● **Task objective**:
In the data below, repeat the line containing "[13.50-14.40s]" and every following line exactly, up to and including the last line. Exclude pictures.

● **Exercise materials**:
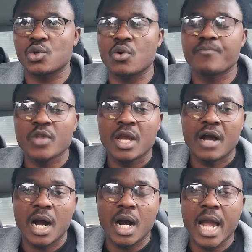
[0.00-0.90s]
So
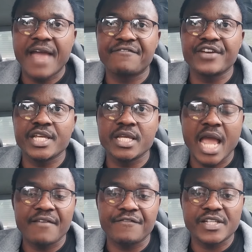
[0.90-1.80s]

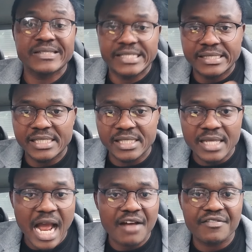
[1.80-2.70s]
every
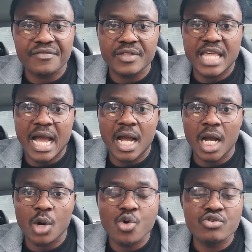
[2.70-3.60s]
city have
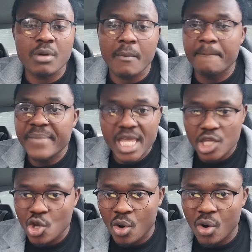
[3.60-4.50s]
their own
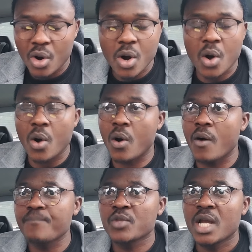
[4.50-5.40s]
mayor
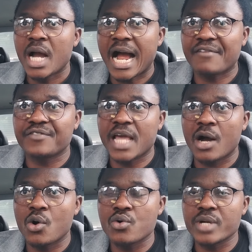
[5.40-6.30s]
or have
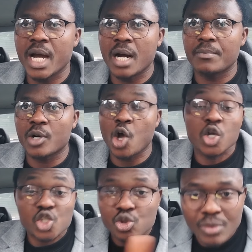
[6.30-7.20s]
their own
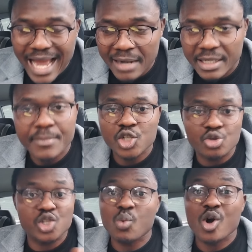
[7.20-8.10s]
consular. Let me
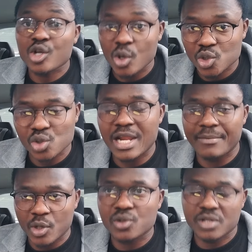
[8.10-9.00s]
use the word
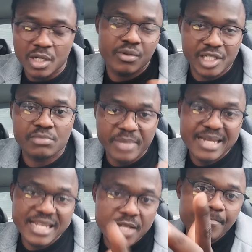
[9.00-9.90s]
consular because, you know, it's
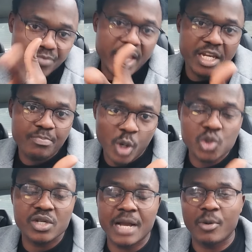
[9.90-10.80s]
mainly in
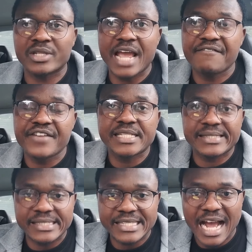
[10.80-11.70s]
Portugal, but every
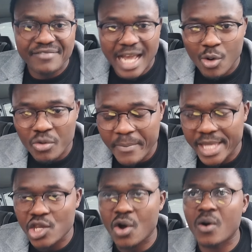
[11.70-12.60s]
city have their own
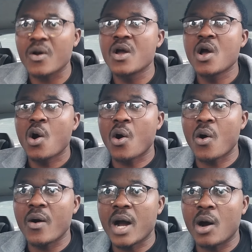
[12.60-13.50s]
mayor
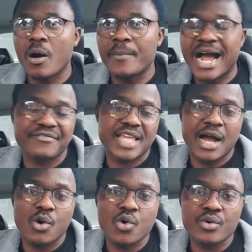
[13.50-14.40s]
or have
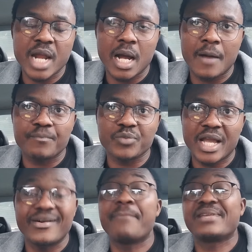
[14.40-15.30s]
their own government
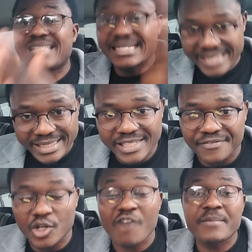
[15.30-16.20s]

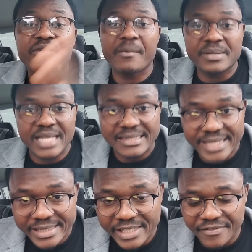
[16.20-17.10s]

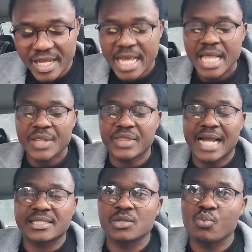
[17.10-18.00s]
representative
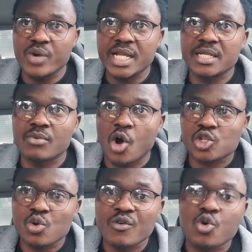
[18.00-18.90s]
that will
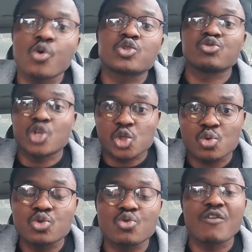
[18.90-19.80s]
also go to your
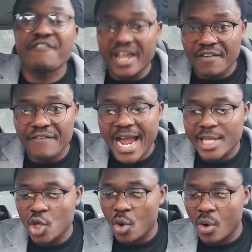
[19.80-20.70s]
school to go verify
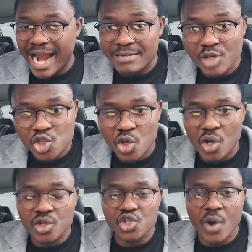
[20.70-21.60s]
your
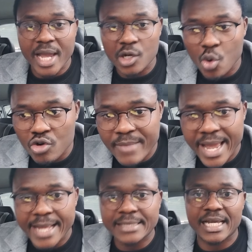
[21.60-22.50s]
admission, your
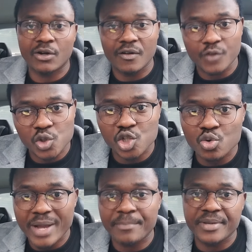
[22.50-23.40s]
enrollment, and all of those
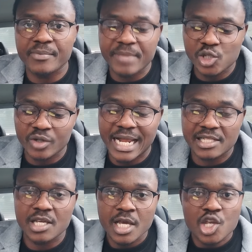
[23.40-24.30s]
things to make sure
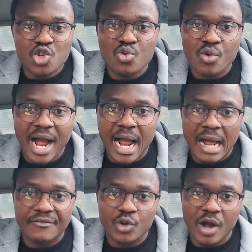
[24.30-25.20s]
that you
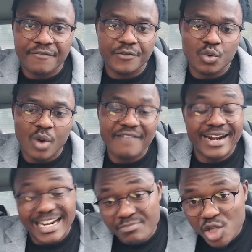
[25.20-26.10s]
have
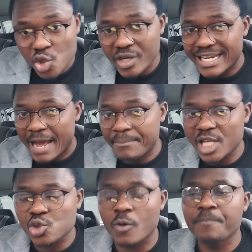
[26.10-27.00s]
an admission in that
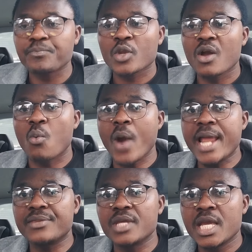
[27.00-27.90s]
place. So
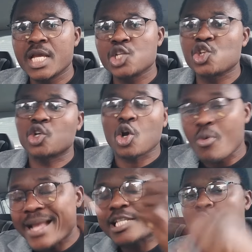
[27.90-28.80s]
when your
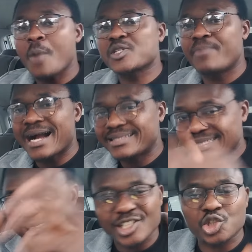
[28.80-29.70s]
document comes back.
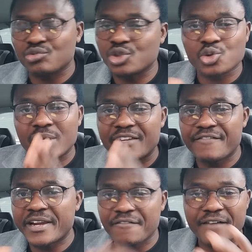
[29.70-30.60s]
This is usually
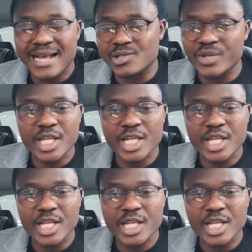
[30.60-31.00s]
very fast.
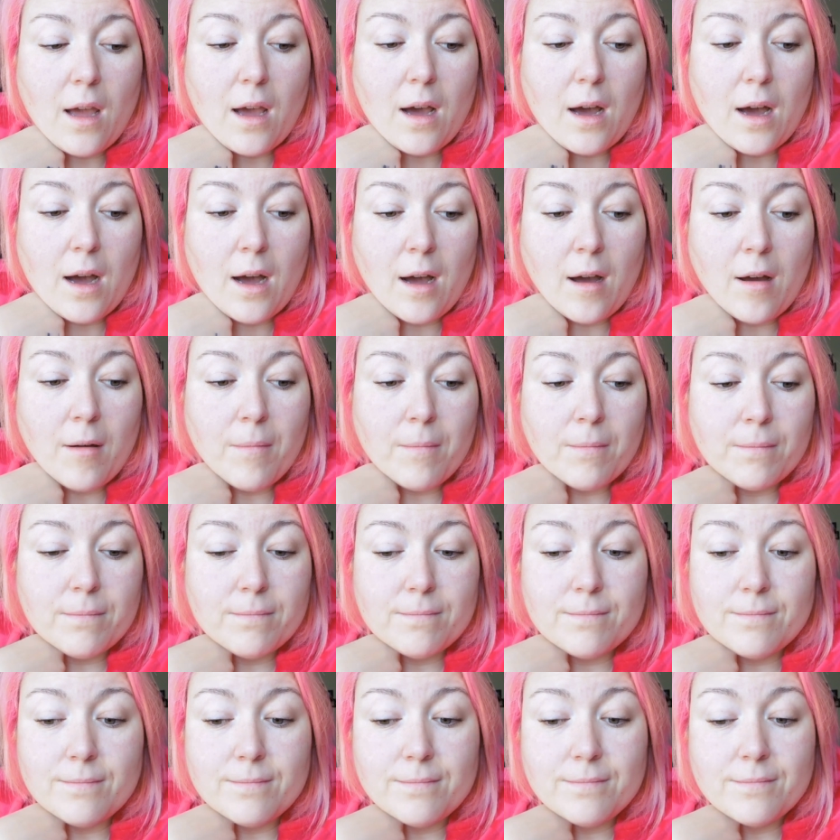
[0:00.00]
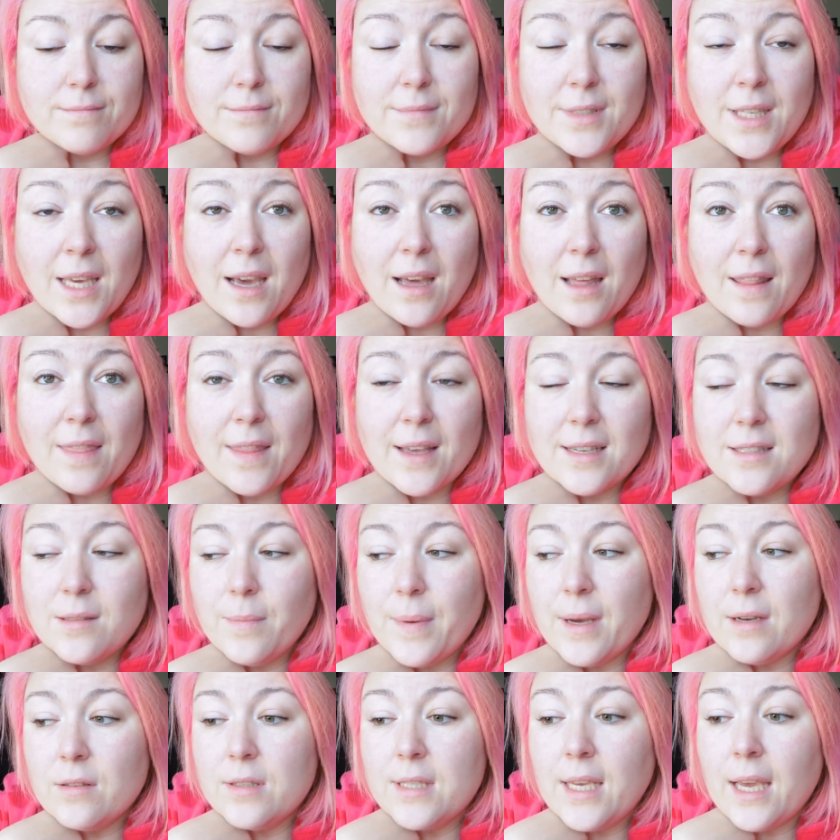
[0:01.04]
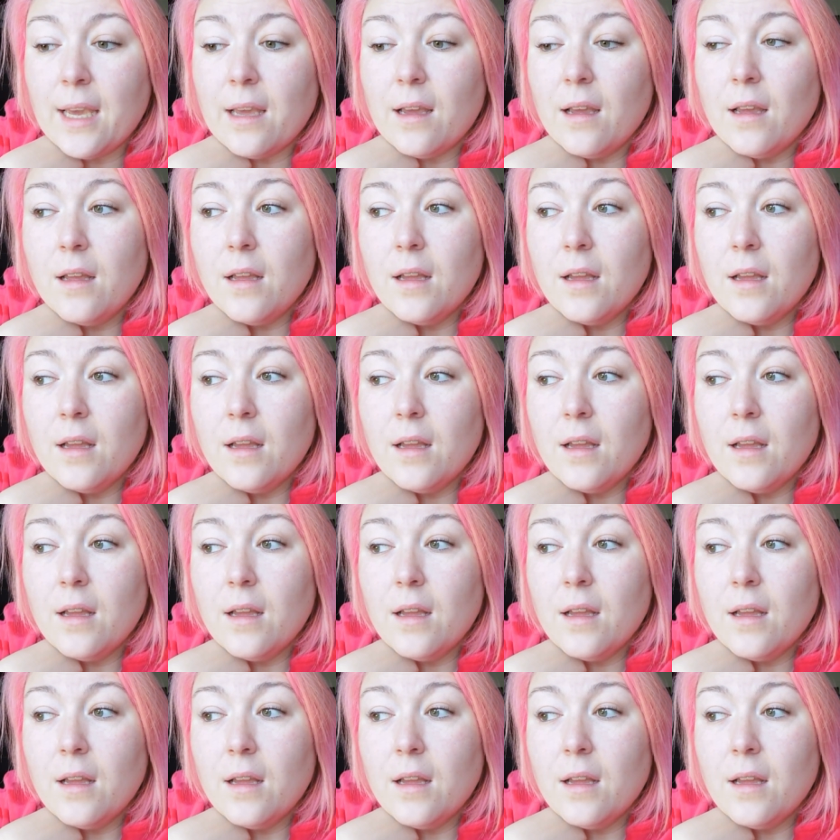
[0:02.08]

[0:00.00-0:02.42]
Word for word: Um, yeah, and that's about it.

● **Solution**:
[13.50-14.40s]
or have
[14.40-15.30s]
their own government
[15.30-16.20s]

[16.20-17.10s]

[17.10-18.00s]
representative
[18.00-18.90s]
that will
[18.90-19.80s]
also go to your
[19.80-20.70s]
school to go verify
[20.70-21.60s]
your
[21.60-22.50s]
admission, your
[22.50-23.40s]
enrollment, and all of those
[23.40-24.30s]
things to make sure
[24.30-25.20s]
that you
[25.20-26.10s]
have
[26.10-27.00s]
an admission in that
[27.00-27.90s]
place. So
[27.90-28.80s]
when your
[28.80-29.70s]
document comes back.
[29.70-30.60s]
This is usually
[30.60-31.00s]
very fast.
[0:00.00]
[0:01.04]
[0:02.08]

[0:00.00-0:02.42]
Word for word: Um, yeah, and that's about it.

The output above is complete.